Você sabe com quem está falando?

Ser brasileiro é viver indignado. Motivos não nos faltam para isso. E nada mais brasileiro do que a expressão: "você sabe com quem está falando?"
Este velho e conhecido chavão, também entendido como “carteirada”, teve uma forte ascensão durante o governo militar, e é um desvio de comportamento cuja prática remonta à cultura do início da formação do país e aos quase 400 anos de domínio senhorial. Escravocratas, barões e coronéis sempre evocaram a frase, caso determinada situação não estivesse de acordo com seus caprichos ou interesses. Gilberto Freyre fez uma análise detalhada disso em seu clássico Casa Grande e Senzala. Esta conduta é geralmente adotada por indivíduos arrogantes e prepotentes que fazem uso da intimidação e valem-se do cargo ou função que exercem ou ocupam.
Irmã do "jeitinho brasileiro" a carteirada, ainda que possa parecer inofensiva e insignificante, é um empecilho à consolidação democrática. Isso se formos fazer uma análise sociológica da questão, porque se levarmos no popular, o nome é covardia mesmo.

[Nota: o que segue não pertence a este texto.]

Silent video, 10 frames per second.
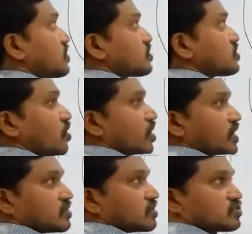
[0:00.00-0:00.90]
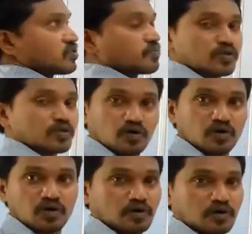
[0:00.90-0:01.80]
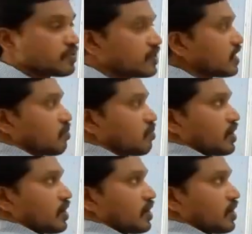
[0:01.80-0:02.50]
border, superior medial border,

A expressão é uma afirmação da desigualdade e da falência da ética perante o poder, e serve de senha para os que pretendem se colocar numa casta de seres superiores, que gozam de privilégios acima de regras morais e éticas. É claro que uma eventual inobservância dessas regras pode acontecer com qualquer um de nós, no entanto, acho mesmo, é que esses “senhores de engenho”, que exigem tratamento diferenciado, sofrem de um mal que assola a sociedade brasileira: o mal-caratismo. Quando era mais jovem concordava que o maior mal no Brasil era a desigualdade social. Com o passar do tempo amenizei esta convicção e percebi que o problema do brasileiro é o mal-caráter. Todos os outros problemas giram em torno deste. O deputado, o policial, o diretor de escola, o síndico do prédio, o gerente de banco, todos se apegam ao poder para sobrepor-se aos outros como um náufrago se apega a uma bóia de sobrevivência.
Presenciamos e assistimos através da mídia, inúmeros casos de ”você sabe com que está falando?”. A guarda de trânsito Rosimeri Dionísio, no Rio de Janeiro, ao fazer cumprir a lei, acabou recebendo uma punição inusitada: foi parar na delegacia e autuada, depois de multar o carro do filho de um desembargador estacionado em local proibido no bairro de Copacabana. O desembargador era o renomado jurista Eduardo Mayr, que alegou desacato à autoridade e abuso de poder para fazer o registro de ocorrência contra a guarda. Em 2007, um general do exército deu uma carteirada e interrompeu a decolagem de um vôo da TAM em Campinas. O então general fazia uma viagem particular com a esposa para Brasília. Ao descobrir que o vôo estava com overbooking, disse expressamente ao funcionário da companhia que cuidava do embarque que ele deveria retirar dois passageiros para cederem seus lugares para ele e sua esposa, sob pena de o avião não decolar.
Este país macunaímico não terá caráter enquanto concordarmos por omissão com esta espécie de síndrome de autodivinização presente no nosso cotidiano.Eu que recentemente fui vítima deste tipo de arrogância por parte de um desses “amigos do rei”, observei indignado que até mesmo se você simplesmente demora-se em ceder, o "carteirante" se sente afrontado e vale-se do poder que tem, para prejudicá-lo. Na hora do ocorrido até pensei em sugerir-lhe Gilberto Freyre, mas percebi que seria uma afronta à memória do sociólogo. No meu caso saí vitorioso, pois restou-me a reflexão e a certeza de que a cada indignação, devo intensificar minha civilidade moral e ética no plano individual, e quem sabe isso se reflita no plano coletivo. Se não o fizer por amor ao coletivo social, faço pelos meus filhos, amigos e familiares, que por questão de valores estabelecidos, não precisam de um cartão de visitas que lhe projetem o ego.